Vacancy's Got the Goods



There's nothing more invigorating than a good scare, but since I'm jaded, it takes some expert moves to get the job done. Off the top of my head, the last film that disturbed me was Peter Jackson's Meet the Feebles. See? It takes a lot to freak me out. But props go to director Nimrod (hee hee) Antal's Vacancy 'cause I was really feeling the fright.

This economical (80-plus minutes) thriller drops you right into the action, with nary a bit of annoying character development to bog it down. Amy and David Fox (a pill-popping Kate Beckinsale and very grumpy Luke Wilson) are en route from a family event back to LA, where they will finalize their divorce. In an oh-so-shocking twist, the embittered couple breaks down on a dark country road where they have no cell phone reception. But a seedy motel awaits two miles back. Let the scares begin!

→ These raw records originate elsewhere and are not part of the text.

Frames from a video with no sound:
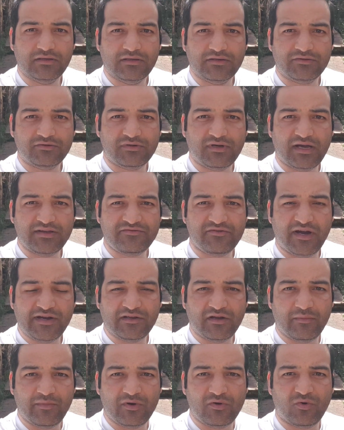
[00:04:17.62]
So guys, right
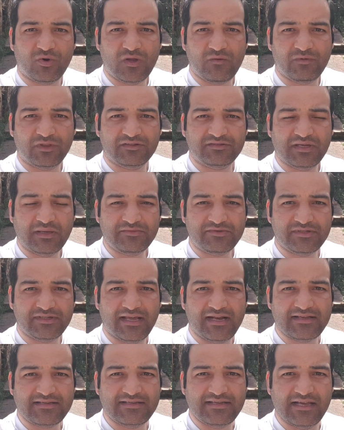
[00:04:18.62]
now I'm recording with the Samsung
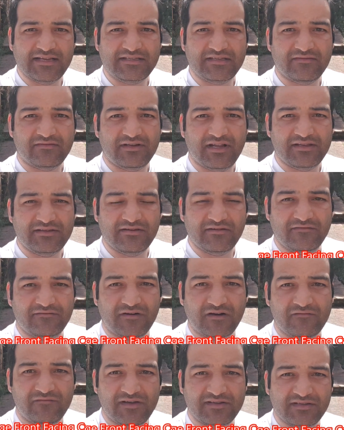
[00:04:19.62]
Galaxy S7 Edge
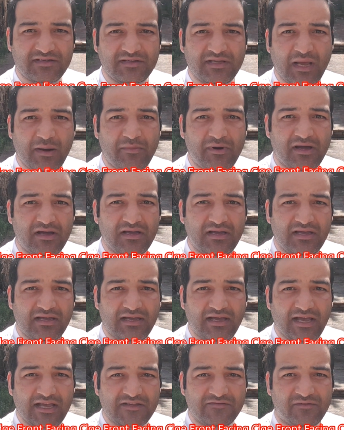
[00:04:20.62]
front-facing camera.
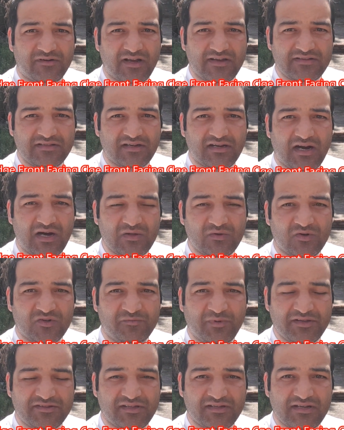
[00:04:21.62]
As far as the hardcore
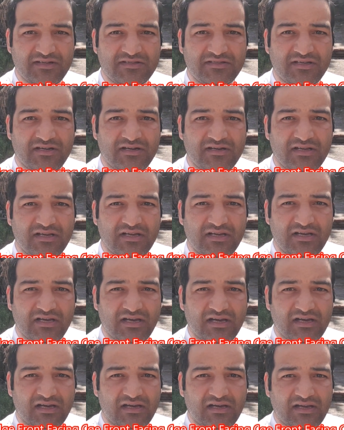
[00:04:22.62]
specs are concerned,
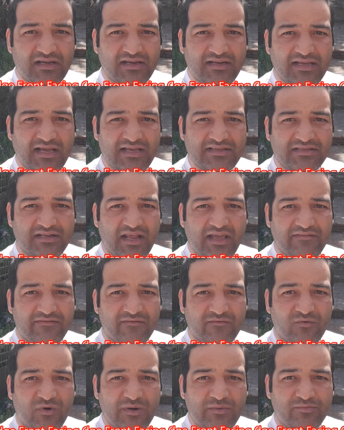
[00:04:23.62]
it has an
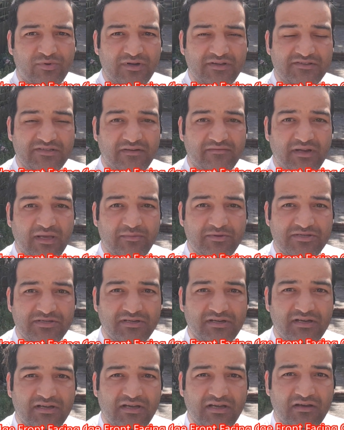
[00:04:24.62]
f1.7
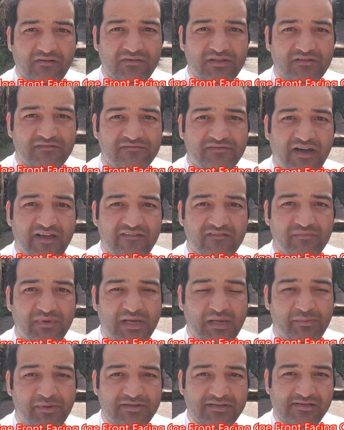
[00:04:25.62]
aperture with a 5
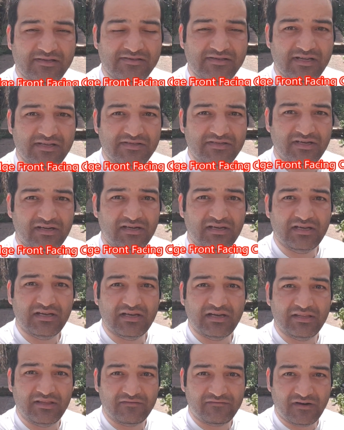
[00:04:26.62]
megapixel sensor.
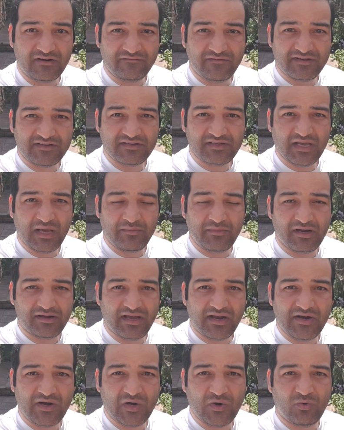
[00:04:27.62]
The front-facing camera
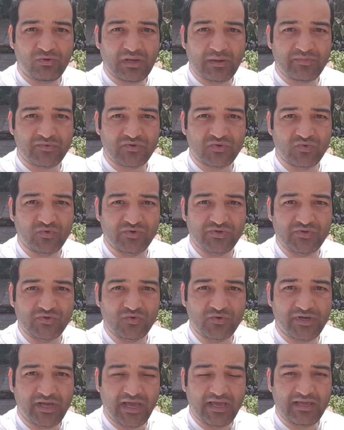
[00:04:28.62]
can record up to
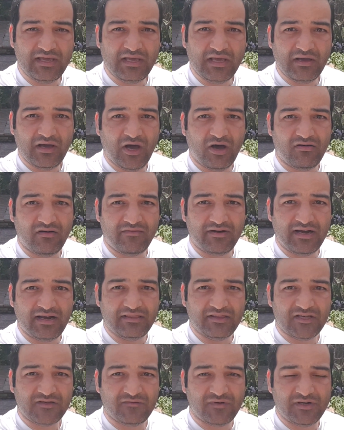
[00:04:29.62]
2K. However,
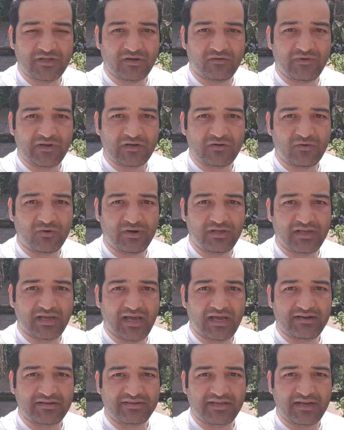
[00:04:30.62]
in this video we're recording
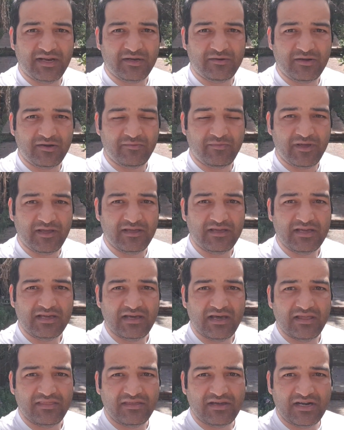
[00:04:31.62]
at 1080p,
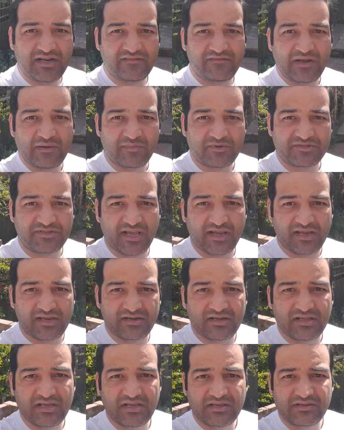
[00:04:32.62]
30 frames per
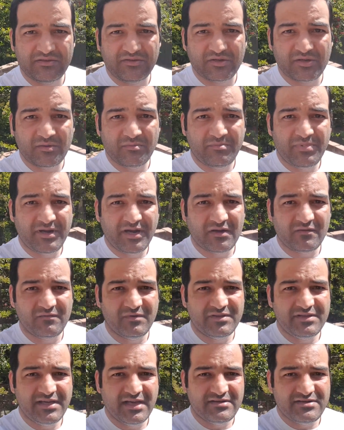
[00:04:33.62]
second, to compare it
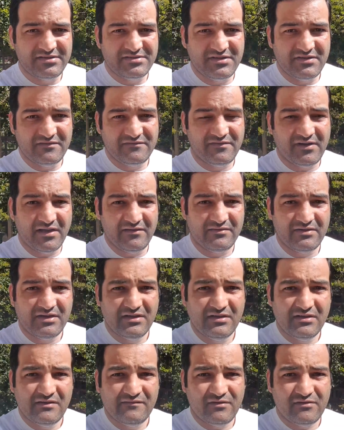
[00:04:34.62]
with the LG G5.
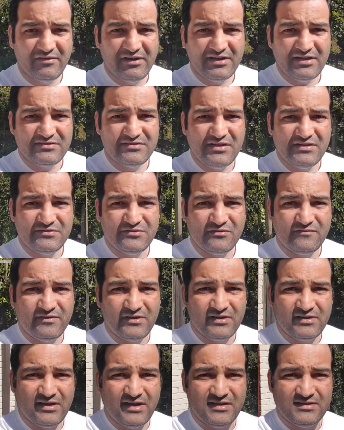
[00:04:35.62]
From what I can see so
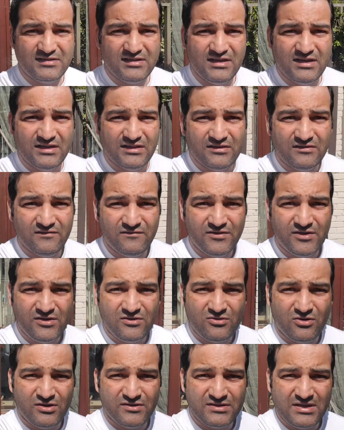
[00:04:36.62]
far, guys, the video
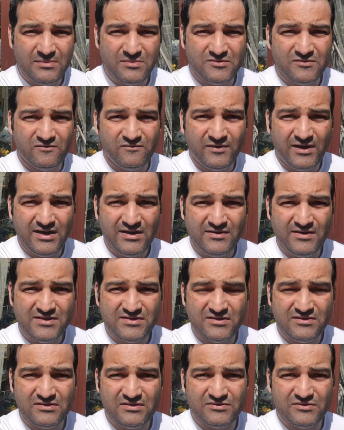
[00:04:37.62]
quality seems very
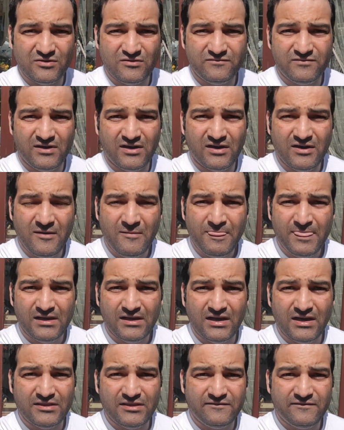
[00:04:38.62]
decent so far.
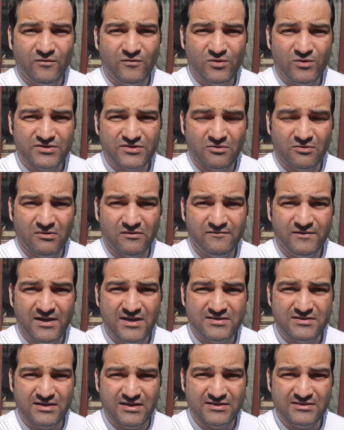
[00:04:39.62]
The focus on my
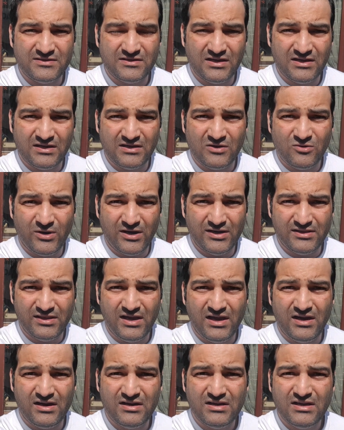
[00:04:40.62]
face is quite
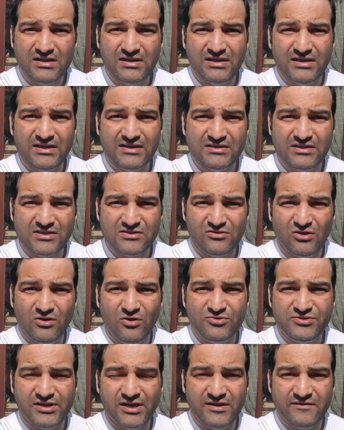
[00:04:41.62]
there. It's not
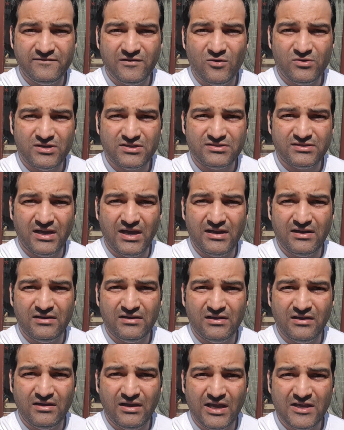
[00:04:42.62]
losing any focus,
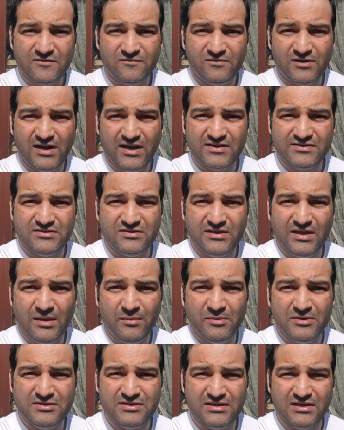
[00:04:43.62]
and as far as the
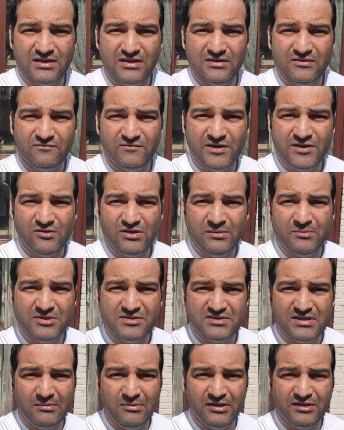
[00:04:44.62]
image, video
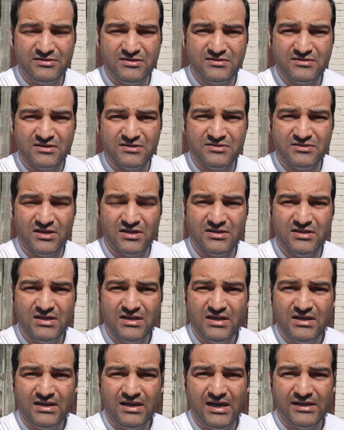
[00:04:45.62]
image stabilization is concerned,
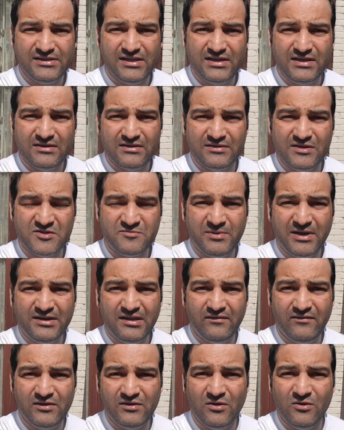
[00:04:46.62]
I think despite
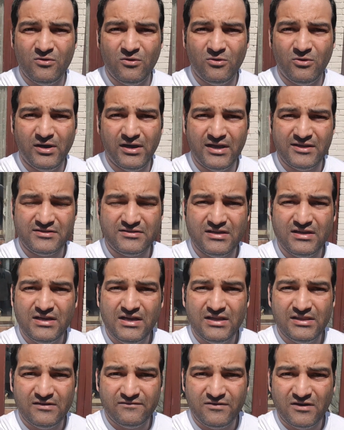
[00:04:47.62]
having no OIS,
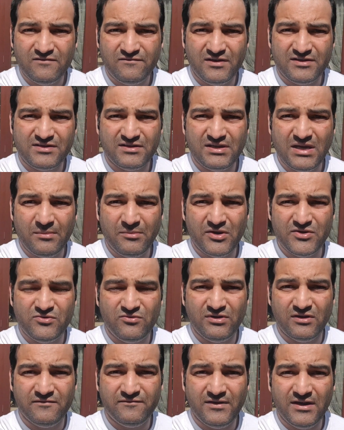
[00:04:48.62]
the front-facing camera is
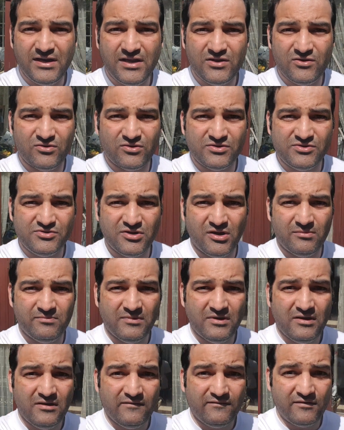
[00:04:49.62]
doing a fairly good job
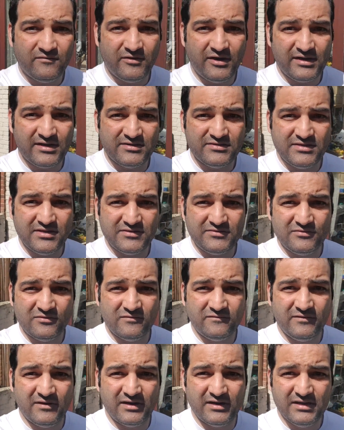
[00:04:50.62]
from what I can see so
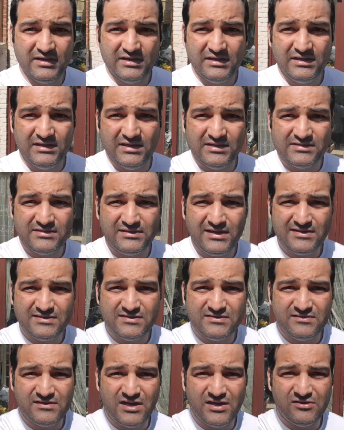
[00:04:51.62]
far. It's nice
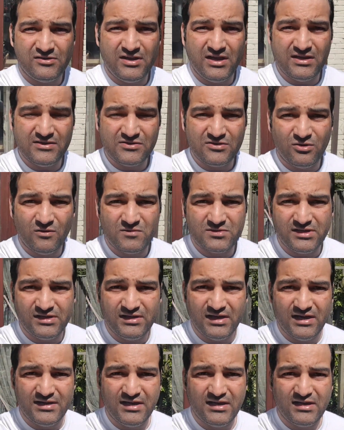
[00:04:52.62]
and sunny today, so
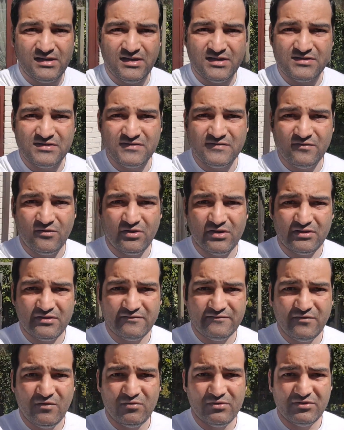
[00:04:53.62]
obviously ideal conditions for
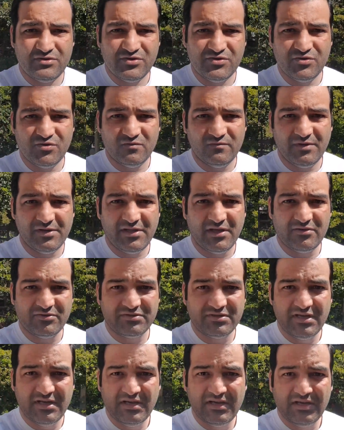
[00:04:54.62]
the phone to shoot videos.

Little does the couple know, this sleazy flophouse is the killing grounds for the dodgy motel manager (the brilliantly spastic Frank Whaley), who uses unsuspecting guests as stars in his grainy snuff films. The set: Room #4, featuring a dozen cameras designed to capture the guests' fear as they're brutally stabbed and beaten to death. But Amy and David are pretty smart cookies, staying one step ahead of him through a series of tense cat-and-mouse face-offs. We're talking tunnel chases, car chases, and numerous standoffs executed in perfect knuckle-biting form. The sense of suspense and claustrophobia is pitch-perfect.

Vacancy is a little gem, a nasty little thriller that will leave you disturbed and entertained, if not intellectually challenged. 'Cause there are those days when everyone needs a sweaty Kate Beckinsale and a grimy Luke Wilson duking it out for their lives.